Restoration of continuity occurs directly through fibroadhesion, without granulation tissue formation; it causes scar thinning. 
Wound healing occurs through adhesive bonding of granulation surfaces when the edges of the wound are far apart and cannot come together. Granulation forms from the bottom and sides of the wound towards the surface. 
Wound healing occurs by progressive filling of the wound cavity with granulation and scarring. 
This classification is based on the treatment regimen of Clanton et al.  but it is similar to other classifications. Depending on the individual’s response to healing and the type of injury, some stages may overlap. Not every patient goes through all stages to achieve full recovery.
Phase 1: Acute Phase (1 – 7 Days)
- Goal: Minimize inflammation and pain.
- RICE Method: Resting Ice Compression and Elevation
- Cryotherapy Pain Free Range of Motion
Phase 2: Subacute phase (Day 3 – < 3 weeks)

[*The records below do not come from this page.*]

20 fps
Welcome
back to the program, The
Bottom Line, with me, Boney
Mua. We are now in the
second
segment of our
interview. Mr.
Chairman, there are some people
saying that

This phase begins when signs of inflammation begin to diminish. Signs of inflammation are hot swelling, redness and pain.

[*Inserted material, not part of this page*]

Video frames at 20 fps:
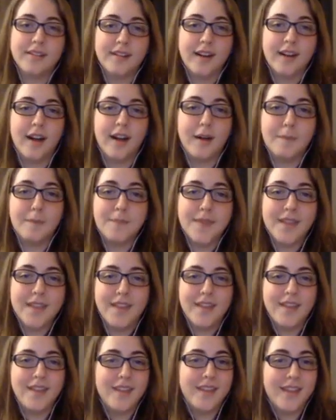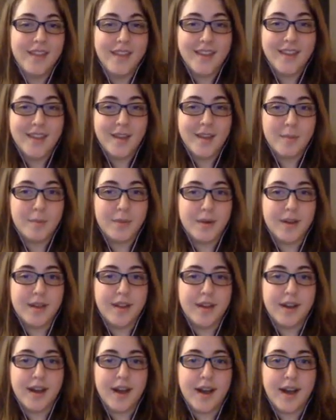
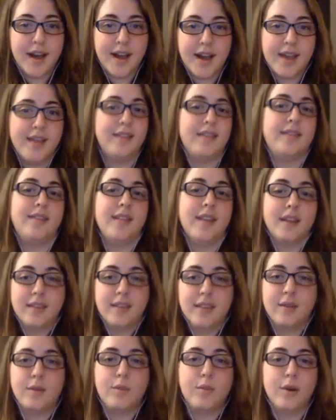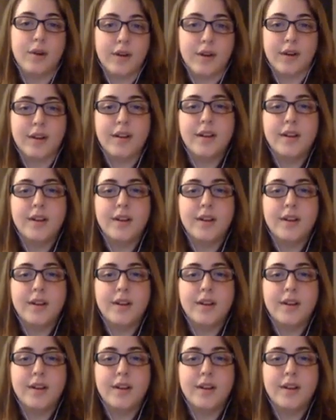But I think the work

- Goal: Prevent muscle atrophy
- Painless Full Range of Motion: Concentric Strengthening
- If any pain occurs: reduce exercise intensity
Phase 3: Reshaping Phase: (1 – 6 weeks)
- Stretch to avoid loss of flexibility
- Eccentric strengthening
- It is important to ensure that the muscle has regenerated to prevent the risk of re-injury
Stage 4: Functional Stage: (2 weeks – 6 months)
- Goal: Return to sport without re-injury.
- Increase their strength endurance speed agility flexibility and proprioception
- Sport-specific activities
Phase 5: Return to Play Phase: (3 weeks to 6 months)
- Goal: Avoid a re-injury
- Standard: Full range of movement intensity coordination and mental preparation
- Address deficits in criteria
- Progressive agility and trunk stability 
Clinical Bottom Line
Soft tissue healing is a natural process that occurs after an injury to the body. This process occurs without medication and therapy, but can play an important role in cases where problems are identified in this natural process, such as repeated trauma-inhibited or delayed responses reaction. The goal will be to facilitate and stimulate the soft tissue healing process.  It is also important to recognize that inappropriate treatment can suppress these events. Therefore, it is very important to choose the most appropriate treatment at each stage.